LG Chem surges 4% on record-high quarterly sales… LG Ensol battery business declines in operating profit
LG Chem’s share price is strong as it achieved record sales in the first quarter of this year. However, operating profit declined due to deterioration in profitability of the battery business, which is in charge of the subsidiary LG Energy Solution.
At 11:40 am on April 28, LG Chem is trading at 490,500 won, up 6.37% from the previous trading day. During the day, the stock price rose 6.58% to 493,500 won, maintaining an upward trend so far.
The rise in LG Chem’s share price is believed to be the result of the announcement of good results the day before. LG Chem announced on the 27th that in the first quarter of this year, consolidated sales were 11.608 trillion won, up 20.4% from the same period of the previous year, and operating profit decreased 27.3% to 1.243 trillion won. Compared to the previous quarter, both sales and operating profit increased by 6% and 36.9%, respectively.

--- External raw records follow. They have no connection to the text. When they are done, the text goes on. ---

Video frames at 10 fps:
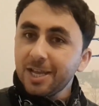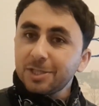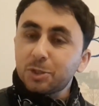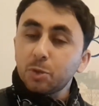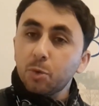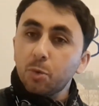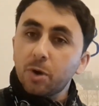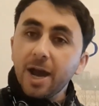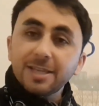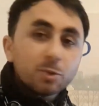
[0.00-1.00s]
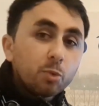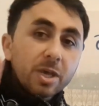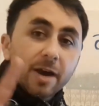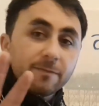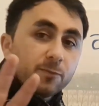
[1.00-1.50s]
So guys,
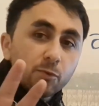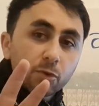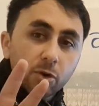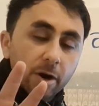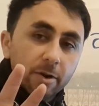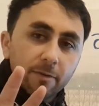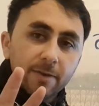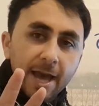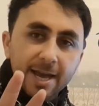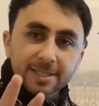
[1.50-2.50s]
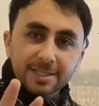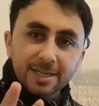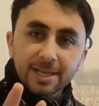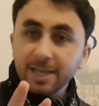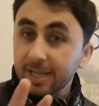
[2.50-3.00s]
we have four kind of
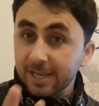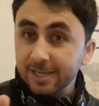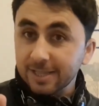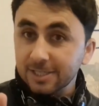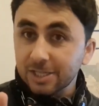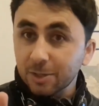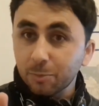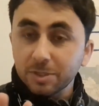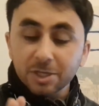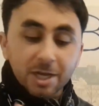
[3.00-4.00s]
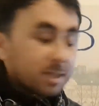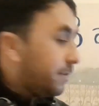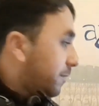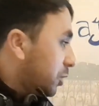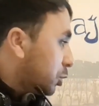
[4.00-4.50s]
accent in English language. The
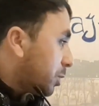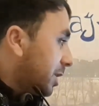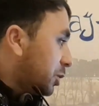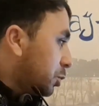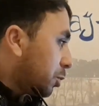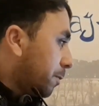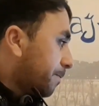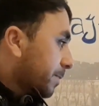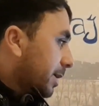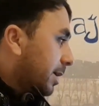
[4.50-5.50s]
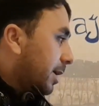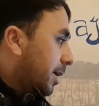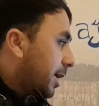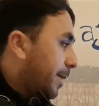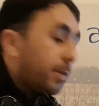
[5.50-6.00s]
first one is
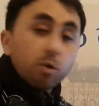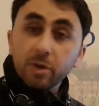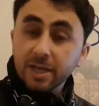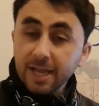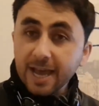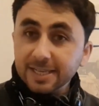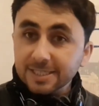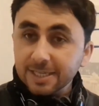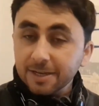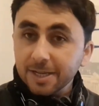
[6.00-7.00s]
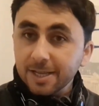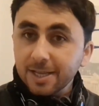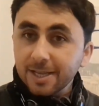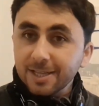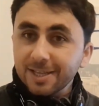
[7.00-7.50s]
American accent,
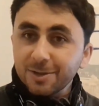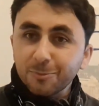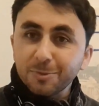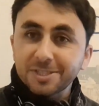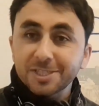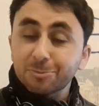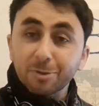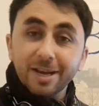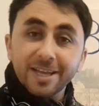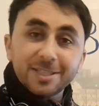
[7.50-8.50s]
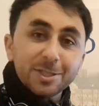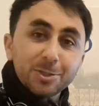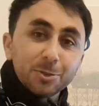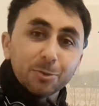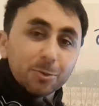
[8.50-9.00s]
which is related
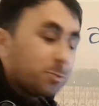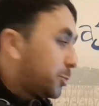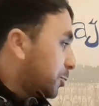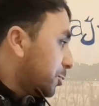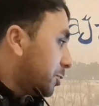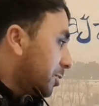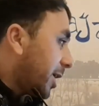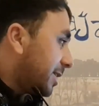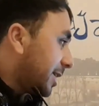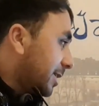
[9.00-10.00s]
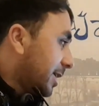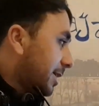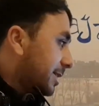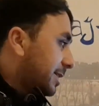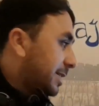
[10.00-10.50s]
to United
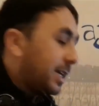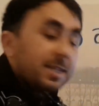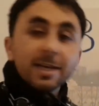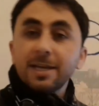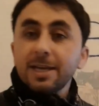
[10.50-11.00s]
States.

Sales are at an all-time high on a quarterly basis since the founding of LG Chem. The petrochemical division posted the highest quarterly sales with differentiated product portfolios such as film for solar panels (POE) and super absorbent polymer (SAP) for diapers. In the advanced materials sector, profitability improved centering on the expansion of shipments of premium products such as battery materials, high nickel cathode materials, organic light emitting diode (OLED) materials, and semiconductor materials.

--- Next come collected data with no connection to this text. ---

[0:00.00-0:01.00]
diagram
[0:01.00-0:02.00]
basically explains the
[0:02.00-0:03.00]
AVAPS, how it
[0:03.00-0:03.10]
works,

However, operating profit decreased from the previous year due to deterioration in profitability mainly in the petrochemical and battery businesses. The operating profit of the petrochemical division was 634.6 billion won, down 35.5% from the same period of the previous year (983.8 billion won), and it is analyzed that the increase in raw material prices due to the rise in oil prices and the deterioration of the external environment including the blockade measures in major cities in China had an impact. The battery business (energy solution) division, in charge of the subsidiary LG Energy Solution, recorded an operating profit of 258.9 billion won, about 24.1% from the same period last year (341.2 billion won) due to a shortage of automotive semiconductors and a shortage of parts due to the Russian invasion of Ukraine. decreased. At the same time, LG Energy Solutions was trading at 413,500 won, down 1.2% from the previous trading day, drawing a downward curve.
On the other hand, LG Chem predicted that the petrochemical business will continue to see sales growth centered on high value-added products, despite a difficult environment expected due to high oil prices and stagnant demand in the second quarter of this year. In the energy solution business, uncertainties such as disruptions in supply and demand for automotive semiconductors and geopolitical risks are expected to continue, but sales targeting key customers are expected to increase.

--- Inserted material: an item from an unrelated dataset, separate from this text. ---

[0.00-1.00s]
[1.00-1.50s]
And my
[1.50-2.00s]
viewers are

LG Chem’s CFO (Chief Financial Officer), Vice President Cha Dong-seok explained, “We achieved the highest quarterly sales and operating profit of KRW 1 trillion by reorganizing our portfolio (product composition) centered on high value-added products and strengthening product competitiveness.” He added, “We are also forecasting sales growth compared to the first quarter by generating solid profits in the second quarter.”